50's man, dressed old, retired with wife and kids in there early 20s.

(not trying to pick an argument here)
 
I have yet to find a game, even some of the best RPGs, that has the depth of even a decent novel or well scripted film. The industry as a whole is only now starting to take the "writer" role seriously and has some serious catching up to do.
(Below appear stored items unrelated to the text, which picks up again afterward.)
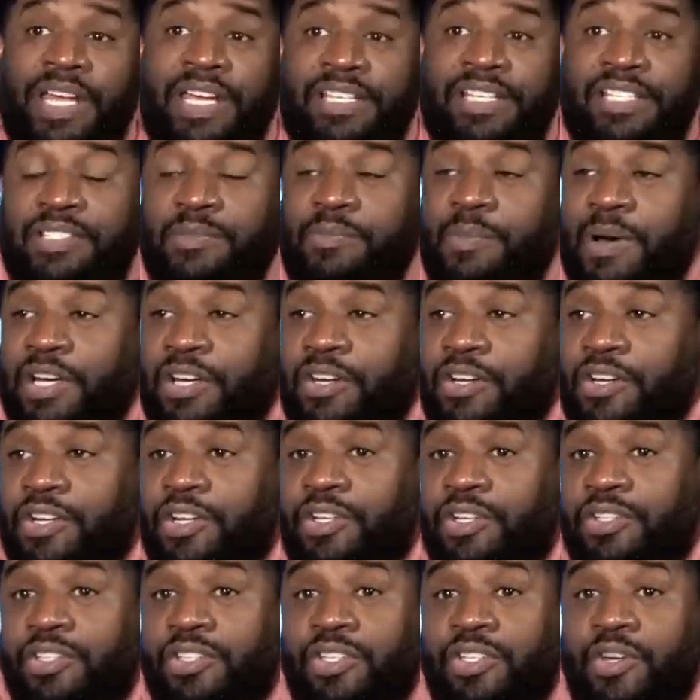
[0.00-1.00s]
Oh man, this my
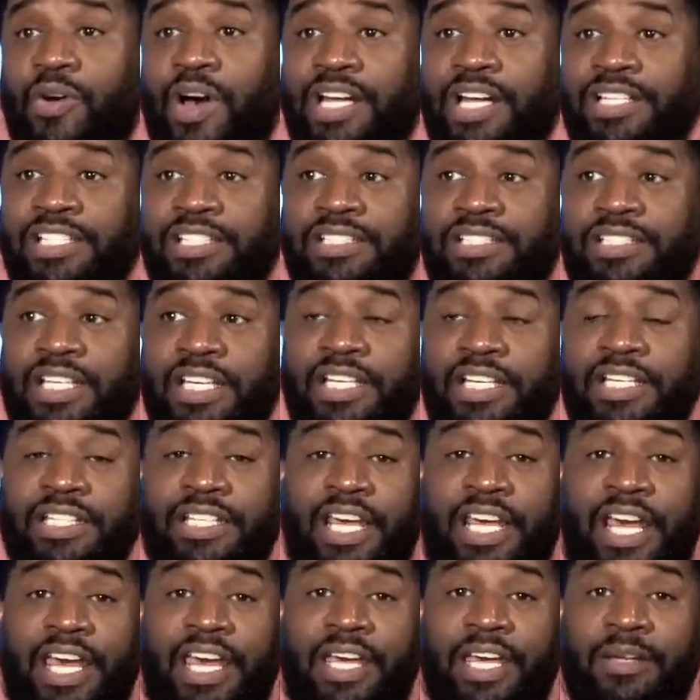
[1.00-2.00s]
girl. You know, I just
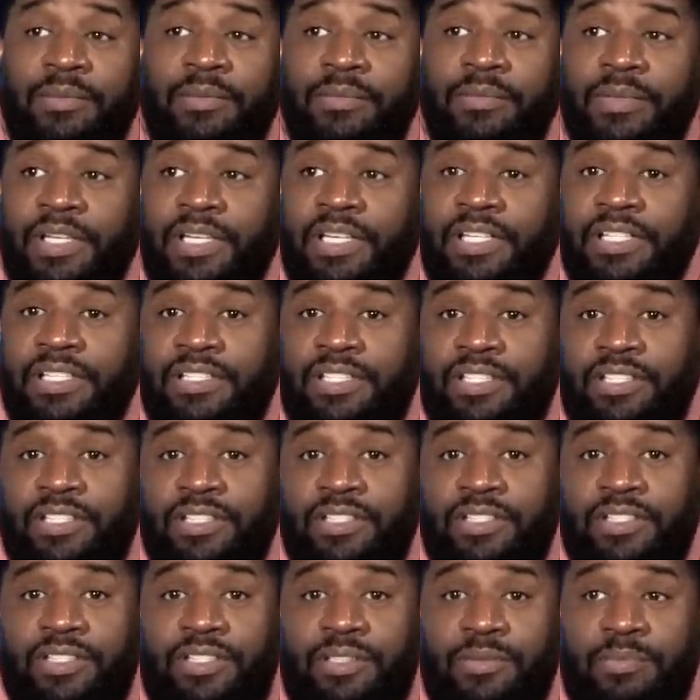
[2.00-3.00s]
came
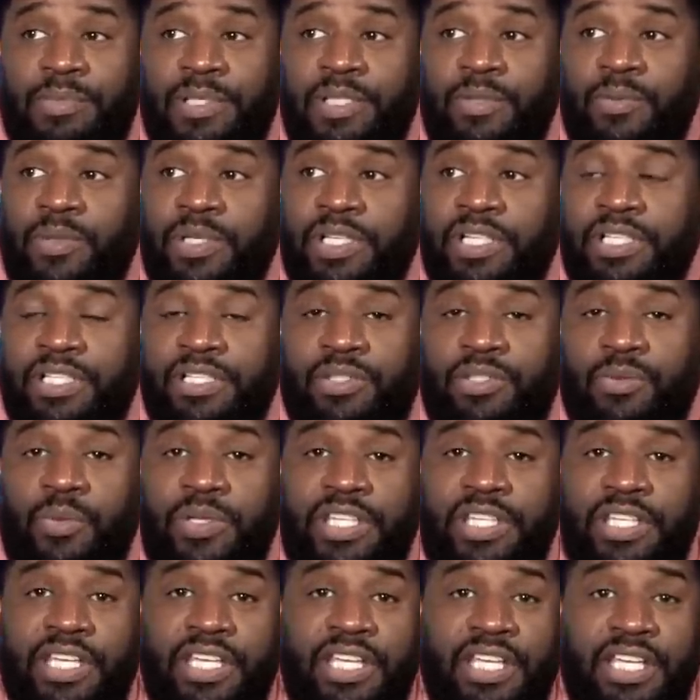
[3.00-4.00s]
to to be with her
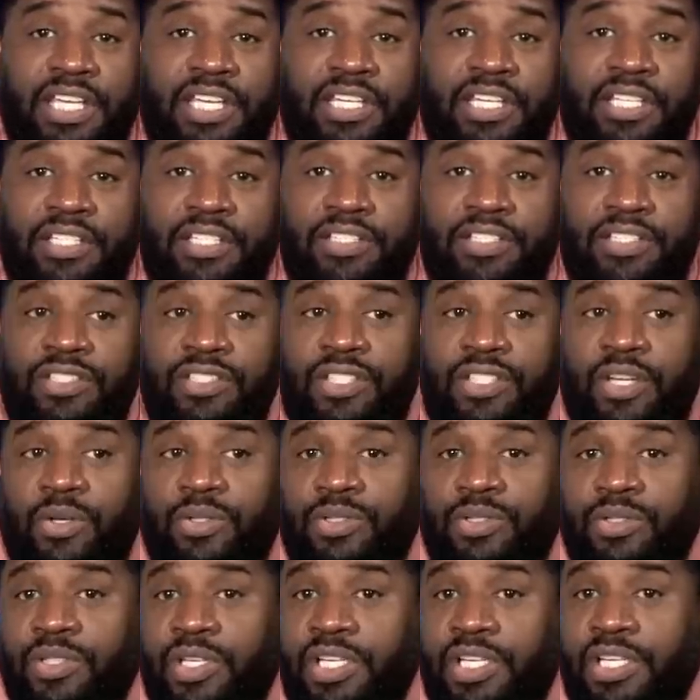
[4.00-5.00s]
this weekend and
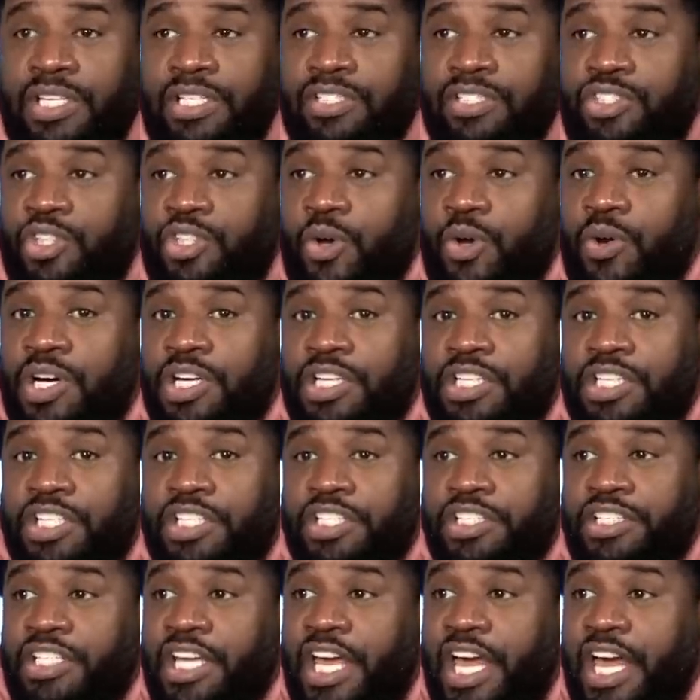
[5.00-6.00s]
you know, show her
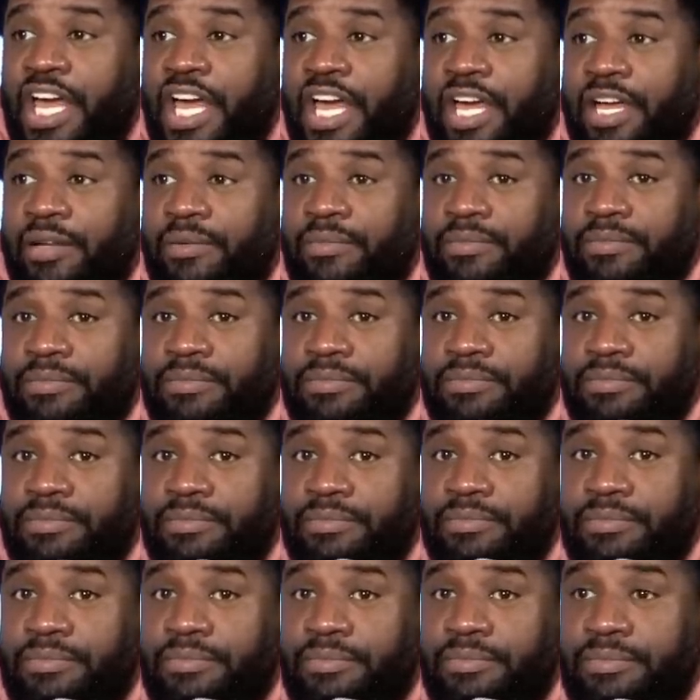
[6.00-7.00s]
a good time.
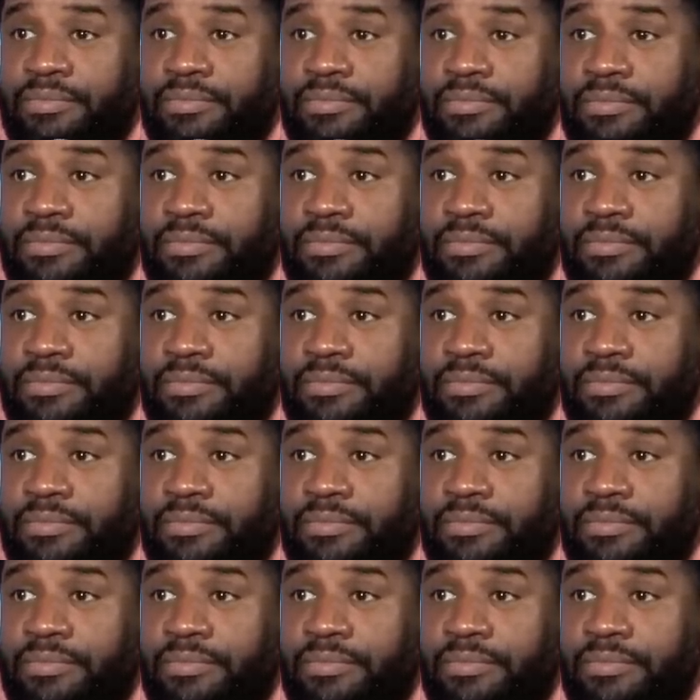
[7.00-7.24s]
Mm.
Take Dragon Age as an example, a far too cliched plot with some absolutely terrible dialogue in parts and it is one of the better written games on the market currently!

But book writers have had generations to perfect there art along with films, gaming has only been around "properly" since 2000
 
With the latter example, I think it's pretty odd that somebody can be bothered to invest such a large amount of time in something so isolated and unproductive.

But isnt progressing and completing a game a productive thing for a gamer?

And such spending 100+ hour sin obilivion is the higher end of hardcore gaming.

Bare in mind computer games were single player before multi player.

You can easily spend 100+ hours in some PC games on your own, but that might not be in 1 sitting and over many many sittings.
 
Typical nerd response.
They're both nerd games is my point, where people powerlevel and take it really seriously. It's a true depiction of nerd gaming.

But is WoW gaming any different then clan gaming in FPS's?

Both genres sit on ventrilo type applications barking orders and working as a team, surely you cant say one is better then the other when both are technically the same?